The copy you print must match the listing exactly, with its pictures removed.

[Start of section]

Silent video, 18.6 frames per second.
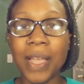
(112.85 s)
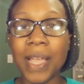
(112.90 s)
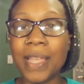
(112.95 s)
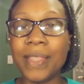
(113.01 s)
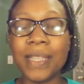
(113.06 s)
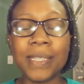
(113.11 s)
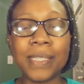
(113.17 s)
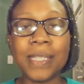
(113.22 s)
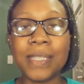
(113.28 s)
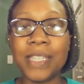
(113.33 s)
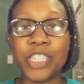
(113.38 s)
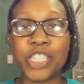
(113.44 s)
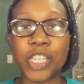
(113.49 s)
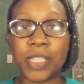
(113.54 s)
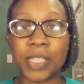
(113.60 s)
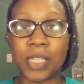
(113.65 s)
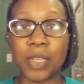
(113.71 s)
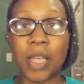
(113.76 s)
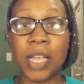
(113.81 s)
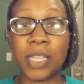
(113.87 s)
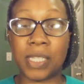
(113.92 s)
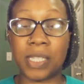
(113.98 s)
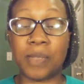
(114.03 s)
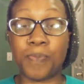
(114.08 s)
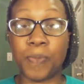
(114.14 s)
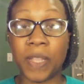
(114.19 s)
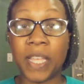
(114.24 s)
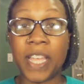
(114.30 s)
And this isn't just a
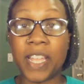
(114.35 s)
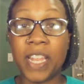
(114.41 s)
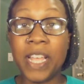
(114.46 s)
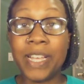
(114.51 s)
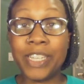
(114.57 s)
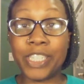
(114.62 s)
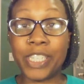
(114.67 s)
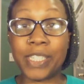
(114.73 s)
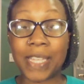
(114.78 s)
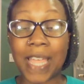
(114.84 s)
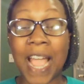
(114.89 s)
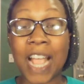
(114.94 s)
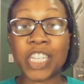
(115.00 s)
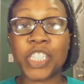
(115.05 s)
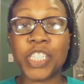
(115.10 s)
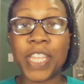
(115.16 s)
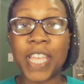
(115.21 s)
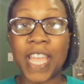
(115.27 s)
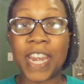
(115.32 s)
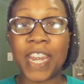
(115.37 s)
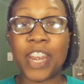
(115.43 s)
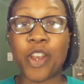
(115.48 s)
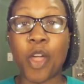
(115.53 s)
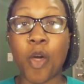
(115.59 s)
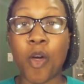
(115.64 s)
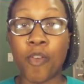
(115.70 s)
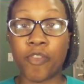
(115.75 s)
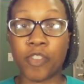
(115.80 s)
split, she's actually in an
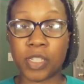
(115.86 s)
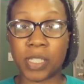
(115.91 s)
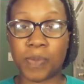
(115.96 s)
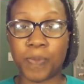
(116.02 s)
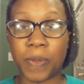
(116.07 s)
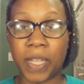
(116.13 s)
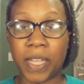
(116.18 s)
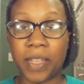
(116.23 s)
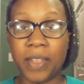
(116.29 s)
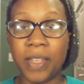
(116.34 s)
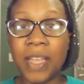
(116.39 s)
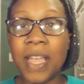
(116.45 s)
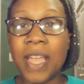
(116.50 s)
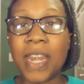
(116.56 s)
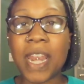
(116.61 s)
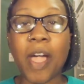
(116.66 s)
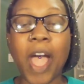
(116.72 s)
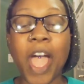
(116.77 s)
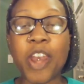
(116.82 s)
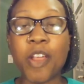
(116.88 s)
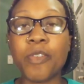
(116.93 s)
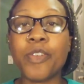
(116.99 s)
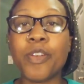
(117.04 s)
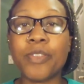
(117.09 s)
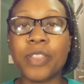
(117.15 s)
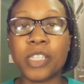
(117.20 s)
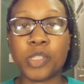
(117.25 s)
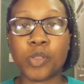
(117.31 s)
oversplit. Now, I don't
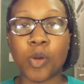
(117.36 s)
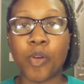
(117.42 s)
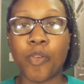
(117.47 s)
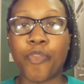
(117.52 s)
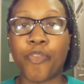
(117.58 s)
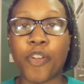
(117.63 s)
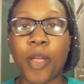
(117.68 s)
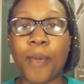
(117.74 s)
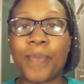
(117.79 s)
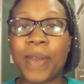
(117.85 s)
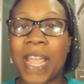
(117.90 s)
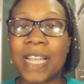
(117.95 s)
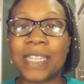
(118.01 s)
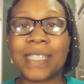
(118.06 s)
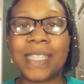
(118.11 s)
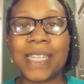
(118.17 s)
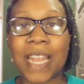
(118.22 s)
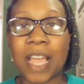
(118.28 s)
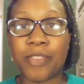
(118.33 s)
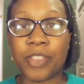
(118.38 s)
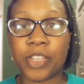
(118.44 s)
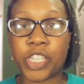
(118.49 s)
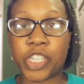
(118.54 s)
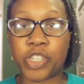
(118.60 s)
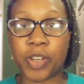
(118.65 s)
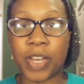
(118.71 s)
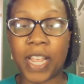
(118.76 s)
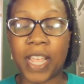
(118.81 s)
know this girl from Nancy down the
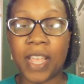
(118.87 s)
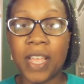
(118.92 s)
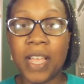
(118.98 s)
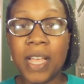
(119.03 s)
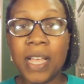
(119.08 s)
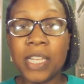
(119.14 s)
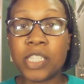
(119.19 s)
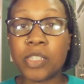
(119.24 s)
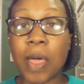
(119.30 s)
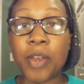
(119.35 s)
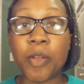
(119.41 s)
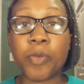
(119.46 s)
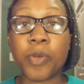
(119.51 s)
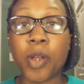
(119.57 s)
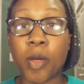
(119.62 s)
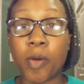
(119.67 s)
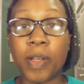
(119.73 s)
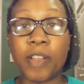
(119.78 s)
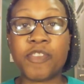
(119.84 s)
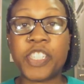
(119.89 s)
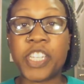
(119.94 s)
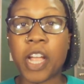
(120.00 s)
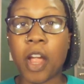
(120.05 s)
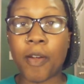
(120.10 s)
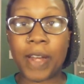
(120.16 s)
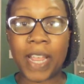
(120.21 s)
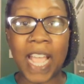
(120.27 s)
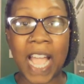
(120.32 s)
street, so I don't know if she
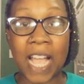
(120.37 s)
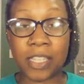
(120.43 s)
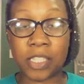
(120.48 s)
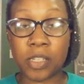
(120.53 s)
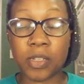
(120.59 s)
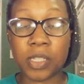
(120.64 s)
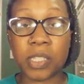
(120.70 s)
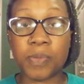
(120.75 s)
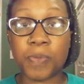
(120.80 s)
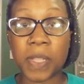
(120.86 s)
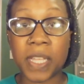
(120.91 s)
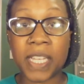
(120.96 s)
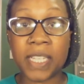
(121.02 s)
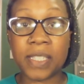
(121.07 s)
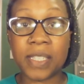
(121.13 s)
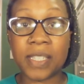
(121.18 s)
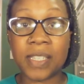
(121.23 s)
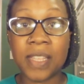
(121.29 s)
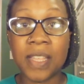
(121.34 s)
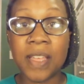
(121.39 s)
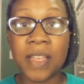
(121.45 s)
already has her splits,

[End of section]

■ **Task output**
Silent video, 18.6 frames per second.
(112.85 s)
(112.90 s)
(112.95 s)
(113.01 s)
(113.06 s)
(113.11 s)
(113.17 s)
(113.22 s)
(113.28 s)
(113.33 s)
(113.38 s)
(113.44 s)
(113.49 s)
(113.54 s)
(113.60 s)
(113.65 s)
(113.71 s)
(113.76 s)
(113.81 s)
(113.87 s)
(113.92 s)
(113.98 s)
(114.03 s)
(114.08 s)
(114.14 s)
(114.19 s)
(114.24 s)
(114.30 s)
And this isn't just a
(114.35 s)
(114.41 s)
(114.46 s)
(114.51 s)
(114.57 s)
(114.62 s)
(114.67 s)
(114.73 s)
(114.78 s)
(114.84 s)
(114.89 s)
(114.94 s)
(115.00 s)
(115.05 s)
(115.10 s)
(115.16 s)
(115.21 s)
(115.27 s)
(115.32 s)
(115.37 s)
(115.43 s)
(115.48 s)
(115.53 s)
(115.59 s)
(115.64 s)
(115.70 s)
(115.75 s)
(115.80 s)
split, she's actually in an
(115.86 s)
(115.91 s)
(115.96 s)
(116.02 s)
(116.07 s)
(116.13 s)
(116.18 s)
(116.23 s)
(116.29 s)
(116.34 s)
(116.39 s)
(116.45 s)
(116.50 s)
(116.56 s)
(116.61 s)
(116.66 s)
(116.72 s)
(116.77 s)
(116.82 s)
(116.88 s)
(116.93 s)
(116.99 s)
(117.04 s)
(117.09 s)
(117.15 s)
(117.20 s)
(117.25 s)
(117.31 s)
oversplit. Now, I don't
(117.36 s)
(117.42 s)
(117.47 s)
(117.52 s)
(117.58 s)
(117.63 s)
(117.68 s)
(117.74 s)
(117.79 s)
(117.85 s)
(117.90 s)
(117.95 s)
(118.01 s)
(118.06 s)
(118.11 s)
(118.17 s)
(118.22 s)
(118.28 s)
(118.33 s)
(118.38 s)
(118.44 s)
(118.49 s)
(118.54 s)
(118.60 s)
(118.65 s)
(118.71 s)
(118.76 s)
(118.81 s)
know this girl from Nancy down the
(118.87 s)
(118.92 s)
(118.98 s)
(119.03 s)
(119.08 s)
(119.14 s)
(119.19 s)
(119.24 s)
(119.30 s)
(119.35 s)
(119.41 s)
(119.46 s)
(119.51 s)
(119.57 s)
(119.62 s)
(119.67 s)
(119.73 s)
(119.78 s)
(119.84 s)
(119.89 s)
(119.94 s)
(120.00 s)
(120.05 s)
(120.10 s)
(120.16 s)
(120.21 s)
(120.27 s)
(120.32 s)
street, so I don't know if she
(120.37 s)
(120.43 s)
(120.48 s)
(120.53 s)
(120.59 s)
(120.64 s)
(120.70 s)
(120.75 s)
(120.80 s)
(120.86 s)
(120.91 s)
(120.96 s)
(121.02 s)
(121.07 s)
(121.13 s)
(121.18 s)
(121.23 s)
(121.29 s)
(121.34 s)
(121.39 s)
(121.45 s)
already has her splits,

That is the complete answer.